Charged with executing his policies is a sprawling bureaucracy. Brazil collects almost 40 per cent of its GDP in taxes - close to the tax take of European governments that fund lavish welfare states. But critics say too much of it goes on paying for an overstaffed civil service with a generous pension system and not enough reaches the country's needy.

And when taxes do go on public services they are often spent in a way that benefits society's well-off instead of the poor. The most glaring example is in education. A large percentage of Brazil's education budget funds an excellent, free, public university system. Almost half of those who attend come from the richest 10 per cent of society - those best able to afford to pay for their education. Meanwhile Brazil's primary system is often rudimentary, leaving the country with one of the highest illiteracy rates on the continent.

Politically the Workers Party is hampered by a political system that encourages party fragmentation leaving it without a majority in congress where it relies on allies and small parties who hire themselves out to the highest bidder. This combined with a large patronage system makes for pork barrel politics and provides multiple opportunities for corruption.

These days many of Lula's speeches include a plea for patience with his government, which has belatedly committed itself to bringing forward some of the long promised reforms most agree are needed by the system in Brasília.
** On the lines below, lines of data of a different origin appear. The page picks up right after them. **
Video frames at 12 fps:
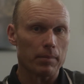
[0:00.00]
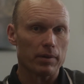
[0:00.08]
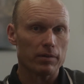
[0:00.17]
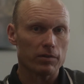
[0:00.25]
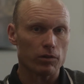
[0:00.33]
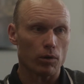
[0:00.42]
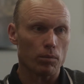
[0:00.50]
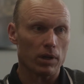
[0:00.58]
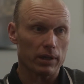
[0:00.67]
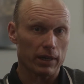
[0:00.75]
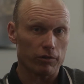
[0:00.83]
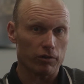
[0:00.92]

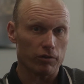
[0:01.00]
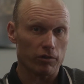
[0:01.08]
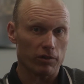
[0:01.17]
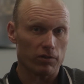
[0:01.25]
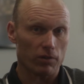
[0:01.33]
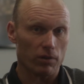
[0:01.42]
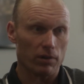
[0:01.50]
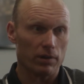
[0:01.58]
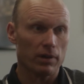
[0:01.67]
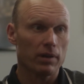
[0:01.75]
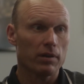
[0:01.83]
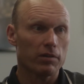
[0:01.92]
Stonewall Kitchen just sold.
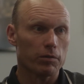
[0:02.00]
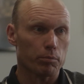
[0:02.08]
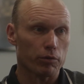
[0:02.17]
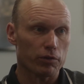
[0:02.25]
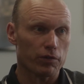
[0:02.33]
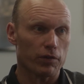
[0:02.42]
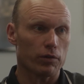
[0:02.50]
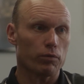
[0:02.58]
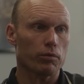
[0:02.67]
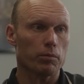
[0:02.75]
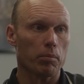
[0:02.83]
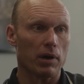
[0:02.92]
Spruce Foods
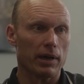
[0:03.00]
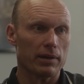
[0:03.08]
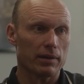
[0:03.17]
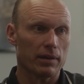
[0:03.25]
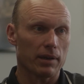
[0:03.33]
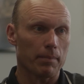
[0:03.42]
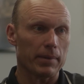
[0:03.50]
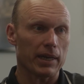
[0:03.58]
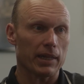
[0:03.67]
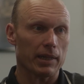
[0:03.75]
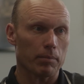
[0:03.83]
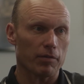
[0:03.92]
was bought
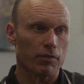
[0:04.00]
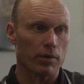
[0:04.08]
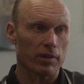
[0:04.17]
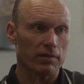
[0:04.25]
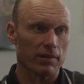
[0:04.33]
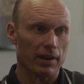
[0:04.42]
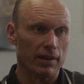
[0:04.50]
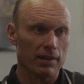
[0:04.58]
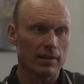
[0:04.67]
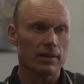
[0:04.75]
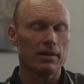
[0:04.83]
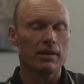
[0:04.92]
immediately before the sale.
But critics say the multiple obstacles faced by the government should have only spurred it to greater action earlier. "The Workers Party could have introduced the necessary political reforms earlier. It could have put Lula's presidential prestige behind reforms. Why not? The political leadership is responsible for leading the country," says Cláudio Weber Abramo of Transparencia Brasil, part of the global Transparency network which promotes reforms to combat corruption.

Perhaps the harshest criticism of the Workers Party has come from former colleagues on the left who question if it is interested in reform at all.

"The Workers Party has ceased to be a reformist party and instead has become an administrative party. It is just another member of the status quo," says Prof Plinio Sampaio jnr, a Workers Party economist who quit the party earlier this year.

Prof Sampaio and other leftist dissidents say the Workers Party has been co-opted by Brazil's elite and the international financial system.

They argue that it has abandoned efforts to tackle Brazil's gross inequalities in favour of pursuing IMF-endorsed economic policies.

These demand that the government run a large primary budget surplus to pay massive interest payments on its gigantic debt, the biggest in the developing world.

Lula raged against the accumulation of this debt while in opposition.

Now in power he is its hostage. Any hint he wants to renegotiate it, or even default, would spark a financial crisis. The catastrophe that engulfed Argentina in 2001-02 serves as a warning.

Lula's hope is that most economists are right when they insist that the hard decisions on the economy that the Workers Party is taking now will reward Brazil in the longer term with sustainable growth and what the president calls "real jobs". His problem is that economists work to a different timeline than politicians.

The slow rate of change could mean electoral difficulties next year, regardless of the country's brighter long-term prospects. The Workers Party has spent the last two years showing voters it can run Brazil as well as the traditional political establishment. Now it needs to convince its supporters it still has the desire to change it.